(DATA FOR ANALYSIS Opens)

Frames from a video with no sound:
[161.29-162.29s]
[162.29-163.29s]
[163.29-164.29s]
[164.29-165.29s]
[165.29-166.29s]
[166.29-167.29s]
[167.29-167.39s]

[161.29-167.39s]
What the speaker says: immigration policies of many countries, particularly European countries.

(DATA FOR ANALYSIS Closes)
(DATA FOR ANALYSIS Opens)

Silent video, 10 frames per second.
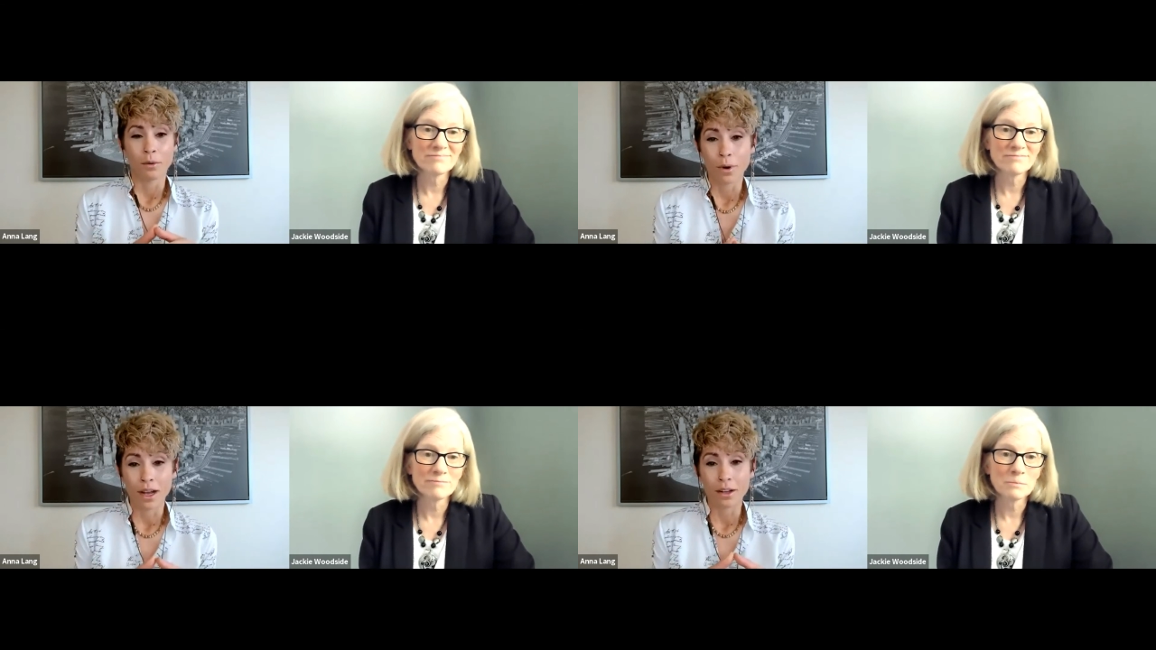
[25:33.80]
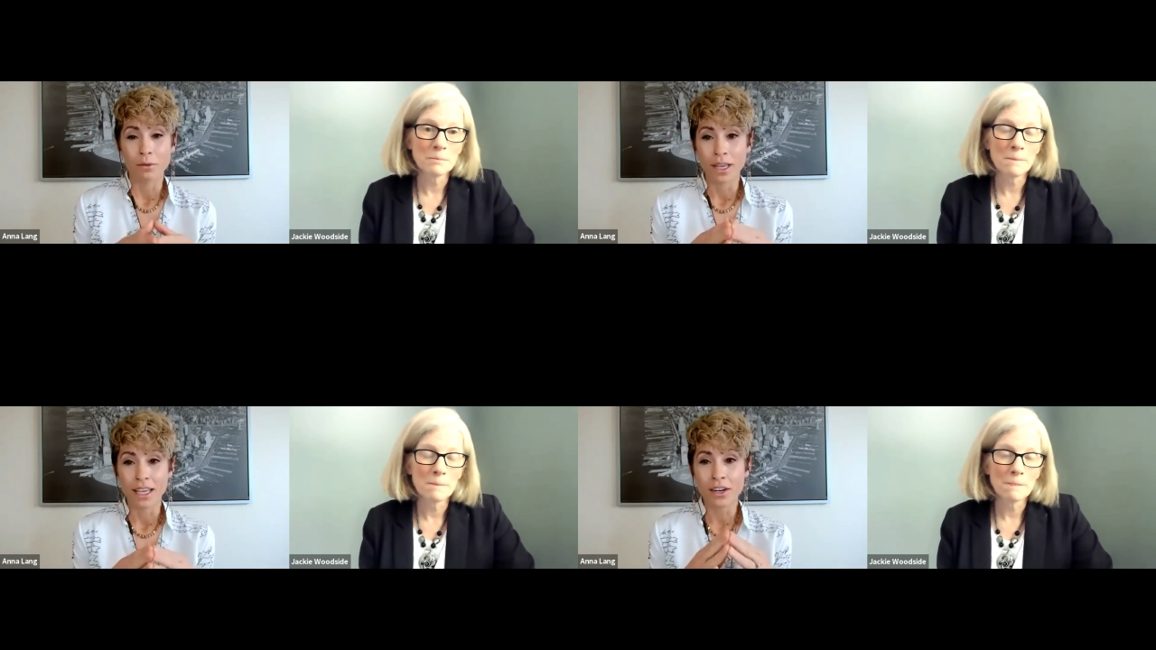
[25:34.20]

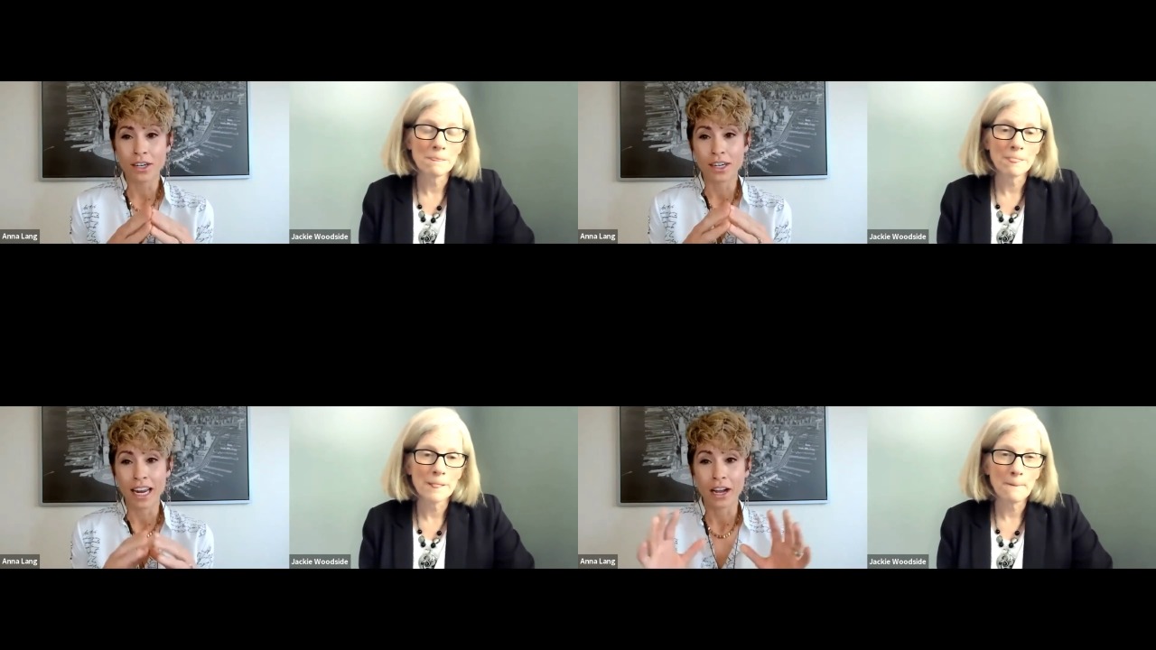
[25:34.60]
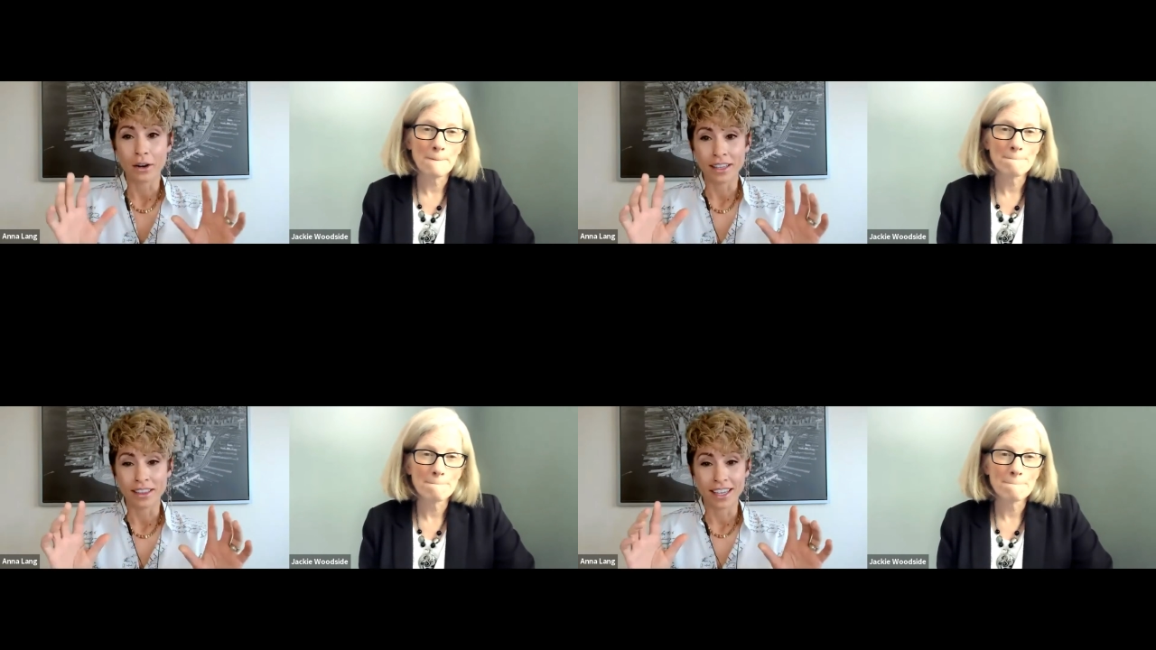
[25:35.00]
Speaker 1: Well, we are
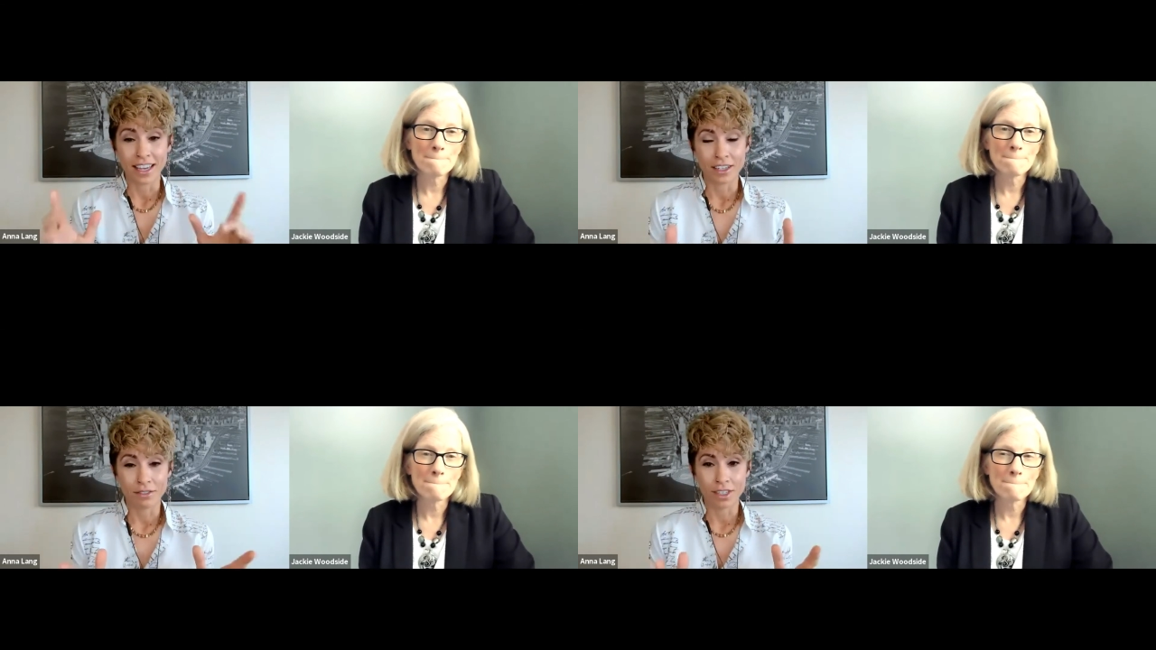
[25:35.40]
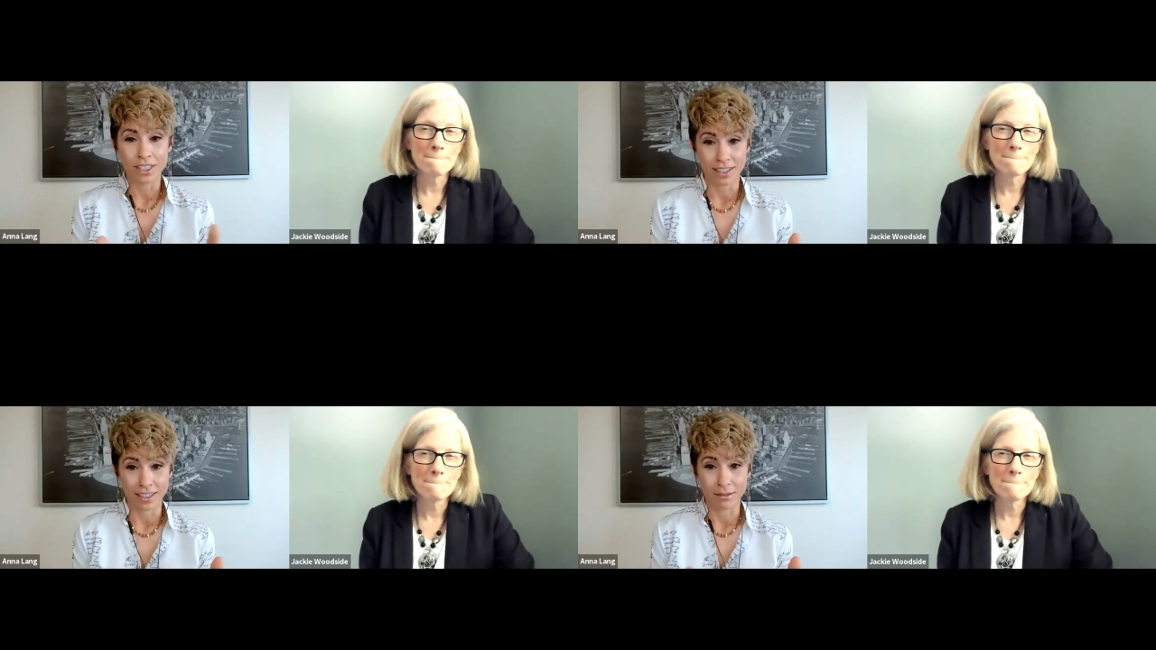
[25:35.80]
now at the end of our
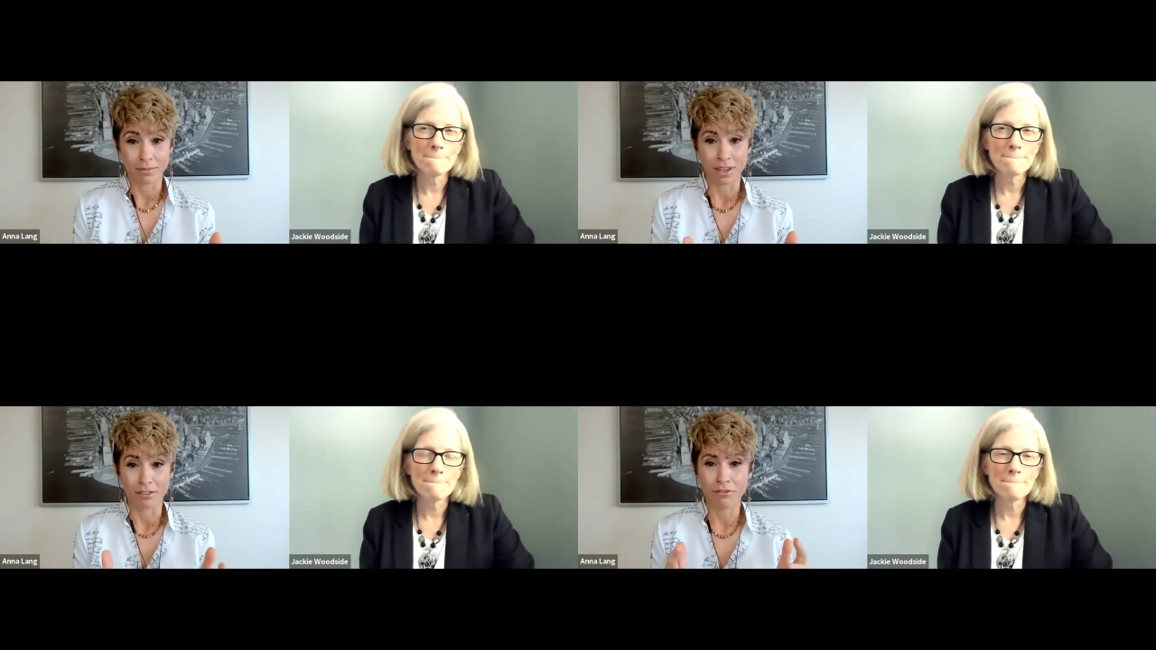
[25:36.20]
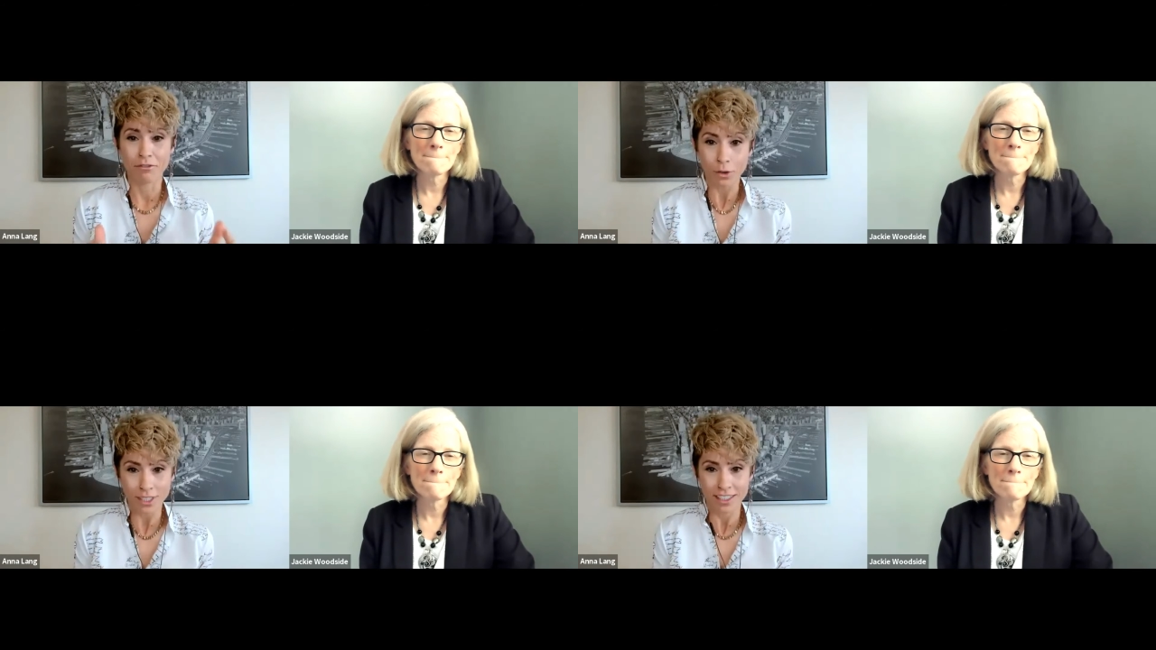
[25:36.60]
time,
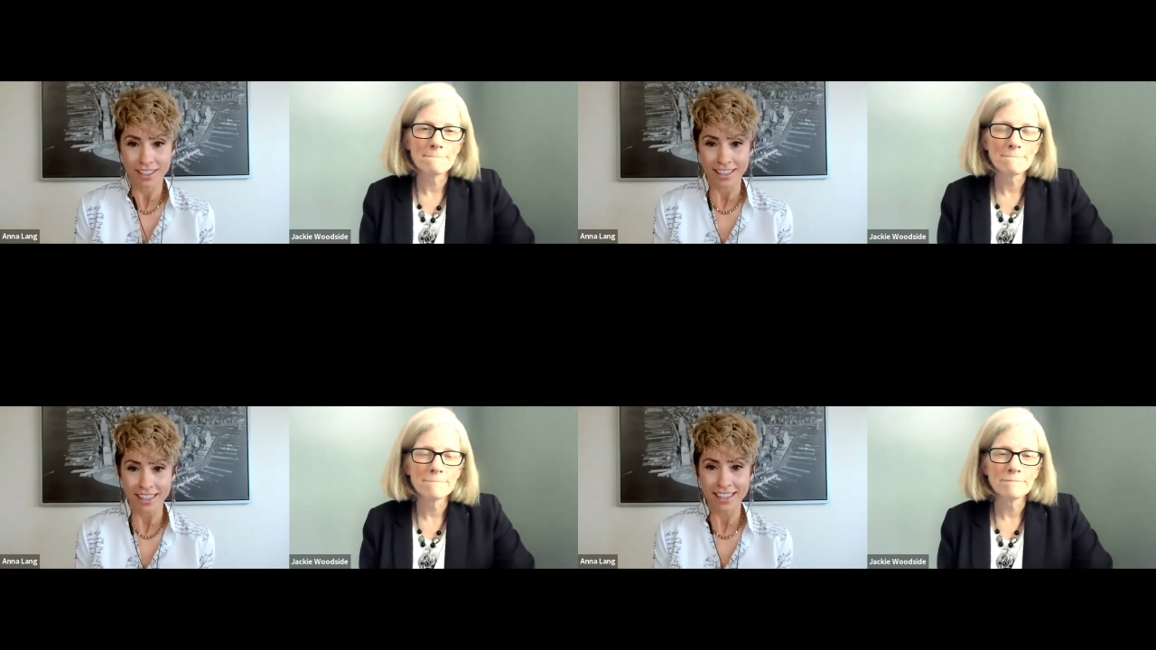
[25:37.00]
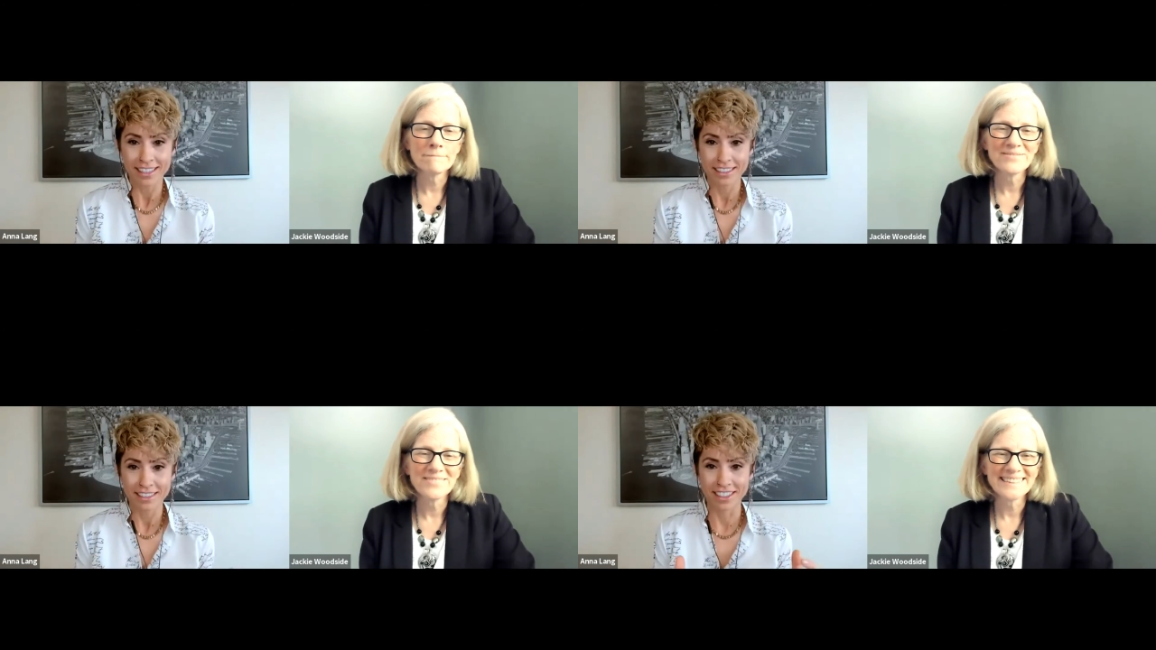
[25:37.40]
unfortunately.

(DATA FOR ANALYSIS Closes)

PROBLEM DESCRIPTION
Would you please copy, word for word, everything above from the line containing "[164.29-165.29s]" down to the line containing "What the speaker", those two lines included?

OUTPUT BELOW
[164.29-165.29s]
[165.29-166.29s]
[166.29-167.29s]
[167.29-167.39s]

[161.29-167.39s]
What the speaker says: immigration policies of many countries, particularly European countries.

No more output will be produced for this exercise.